Omit every image, and transcribe the remaining entries exactly as given.

> Data in this exercise:
== Segment start ==

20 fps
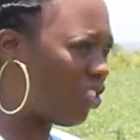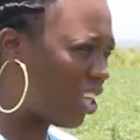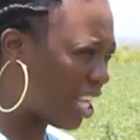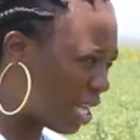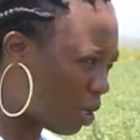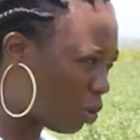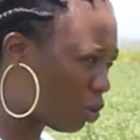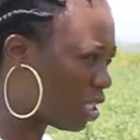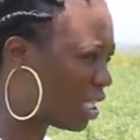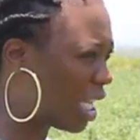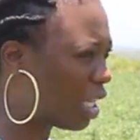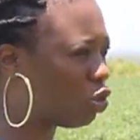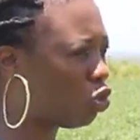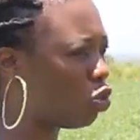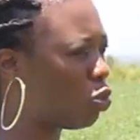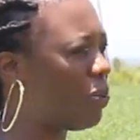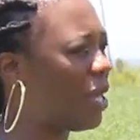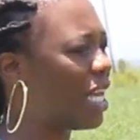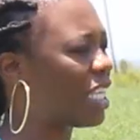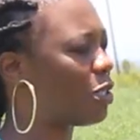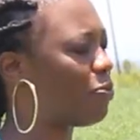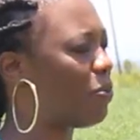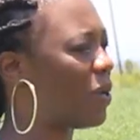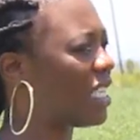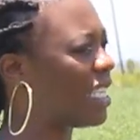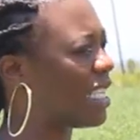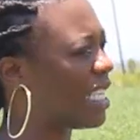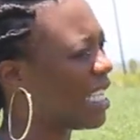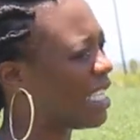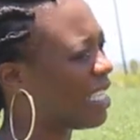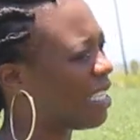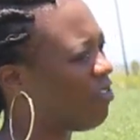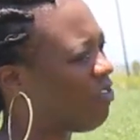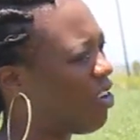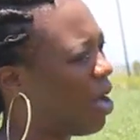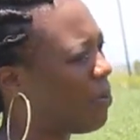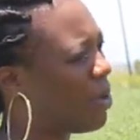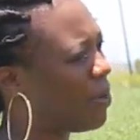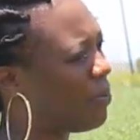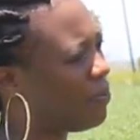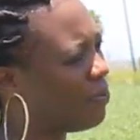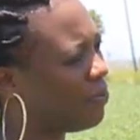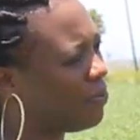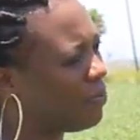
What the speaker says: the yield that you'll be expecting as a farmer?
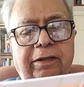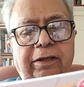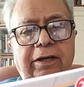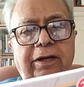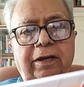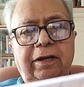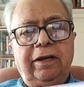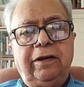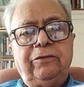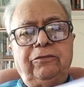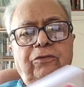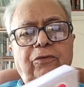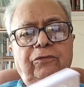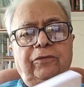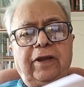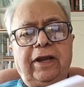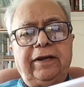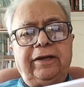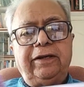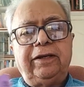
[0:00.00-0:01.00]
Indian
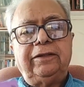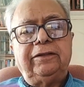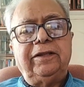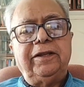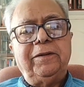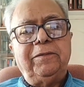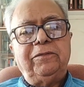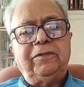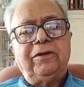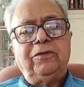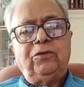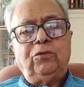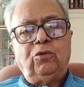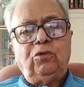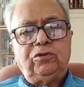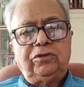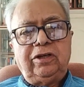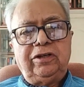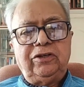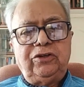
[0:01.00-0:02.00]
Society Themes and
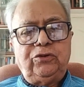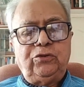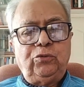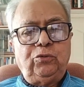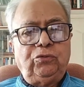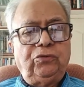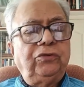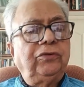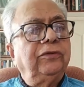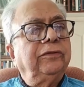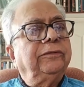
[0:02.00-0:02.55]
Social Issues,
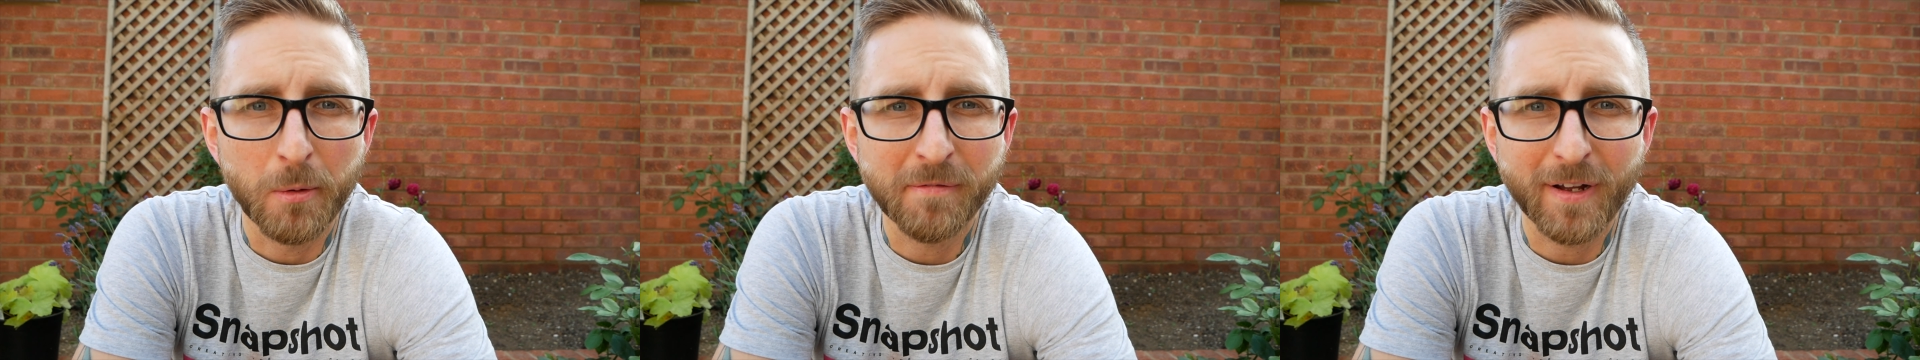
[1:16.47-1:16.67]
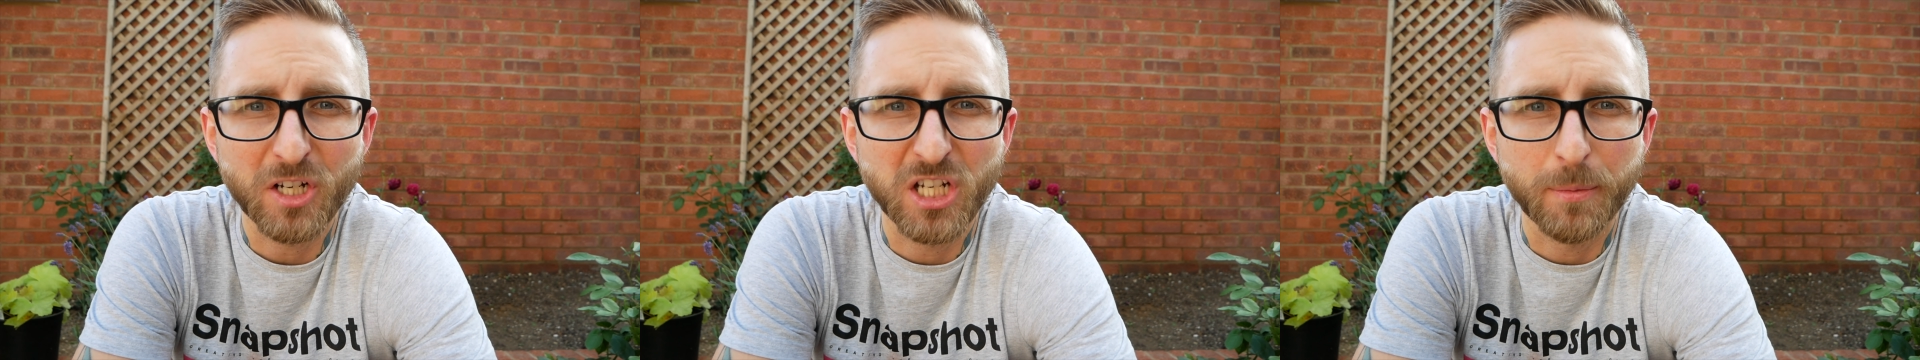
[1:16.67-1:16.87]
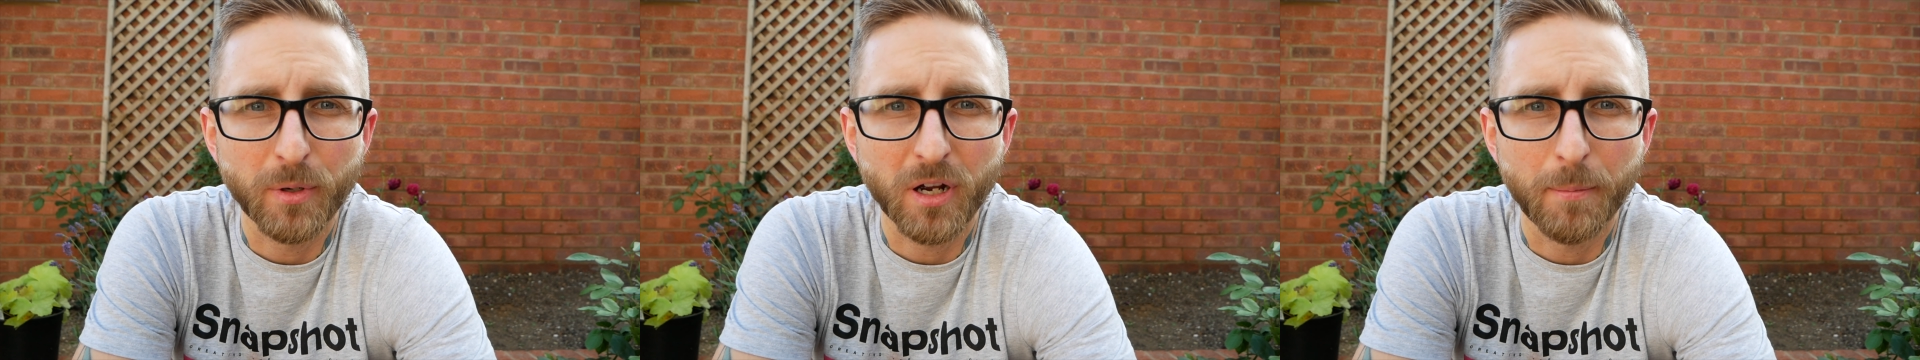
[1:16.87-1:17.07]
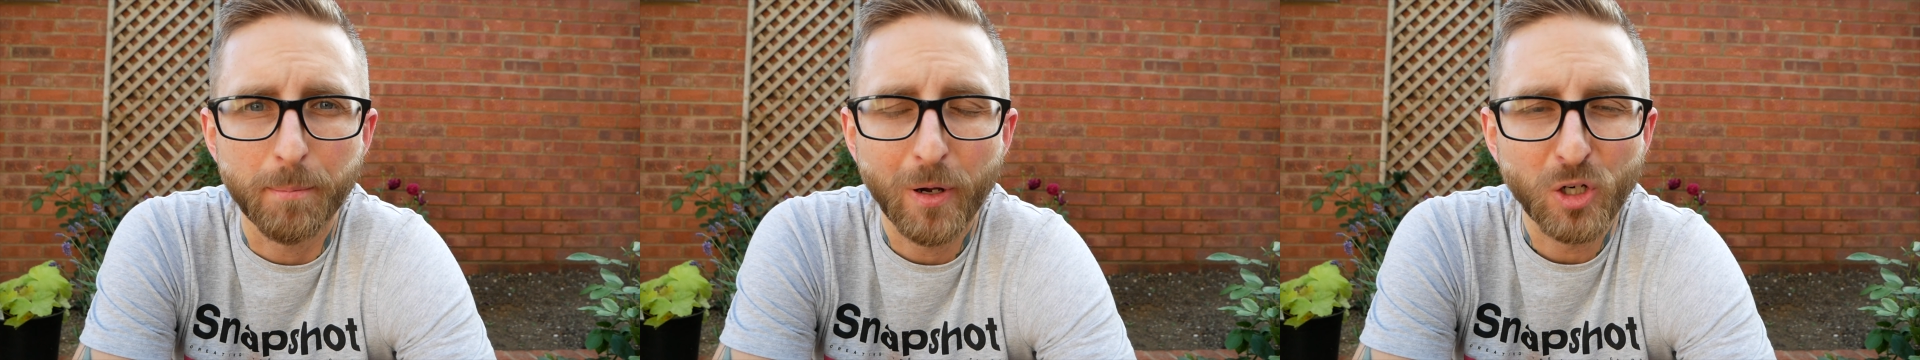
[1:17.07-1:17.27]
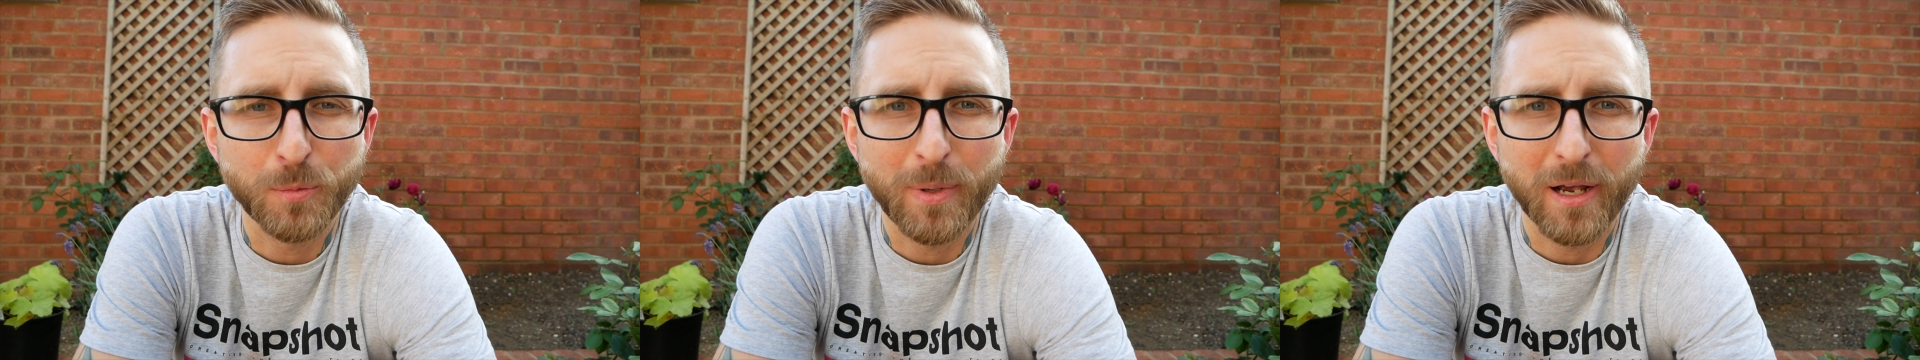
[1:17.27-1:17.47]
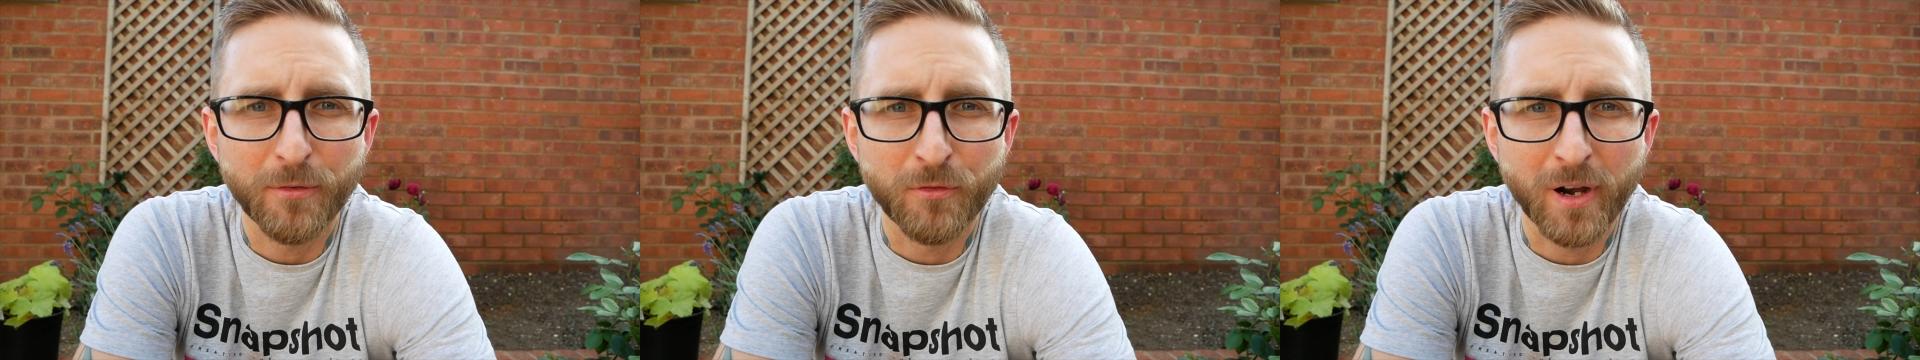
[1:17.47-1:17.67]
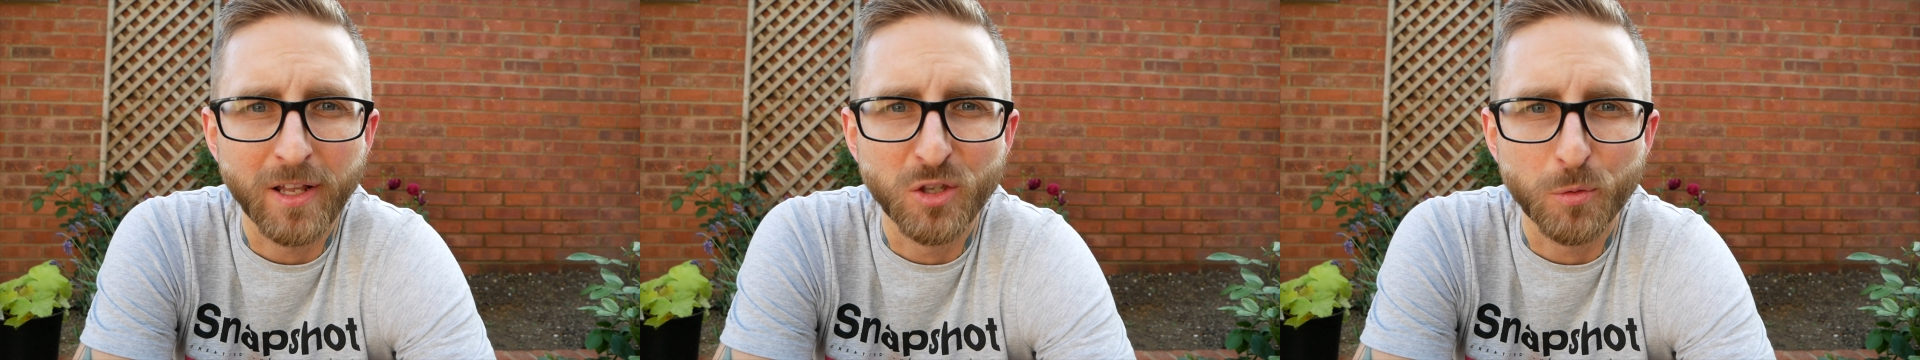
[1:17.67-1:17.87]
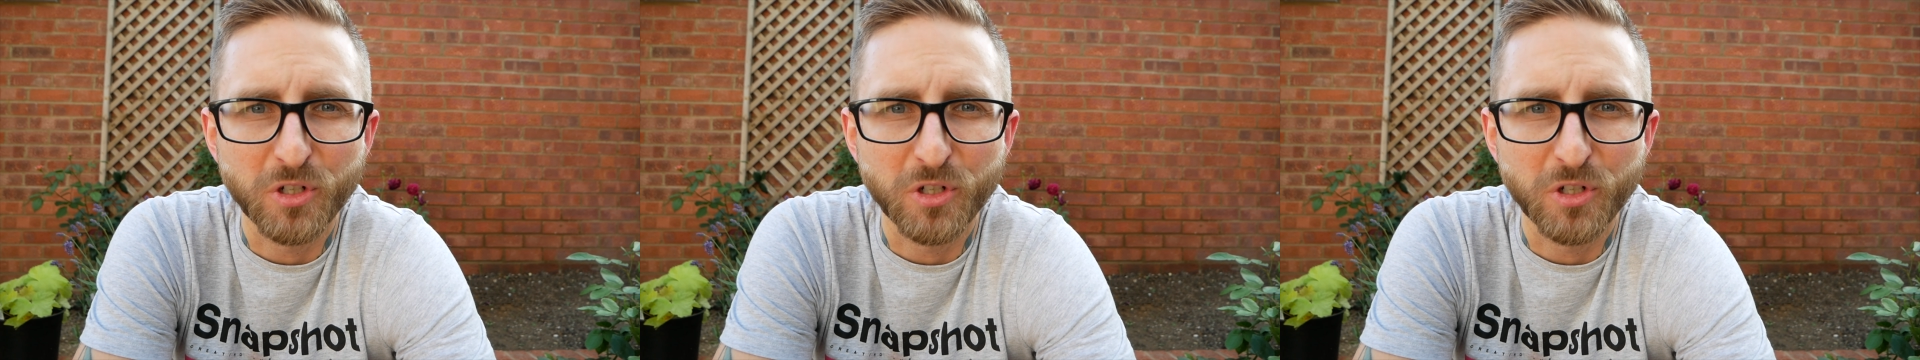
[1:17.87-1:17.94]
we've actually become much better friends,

== Segment end ==

> Finished exercise:
20 fps
What the speaker says: the yield that you'll be expecting as a farmer?
[0:00.00-0:01.00]
Indian
[0:01.00-0:02.00]
Society Themes and
[0:02.00-0:02.55]
Social Issues,
[1:16.47-1:16.67]
[1:16.67-1:16.87]
[1:16.87-1:17.07]
[1:17.07-1:17.27]
[1:17.27-1:17.47]
[1:17.47-1:17.67]
[1:17.67-1:17.87]
[1:17.87-1:17.94]
we've actually become much better friends,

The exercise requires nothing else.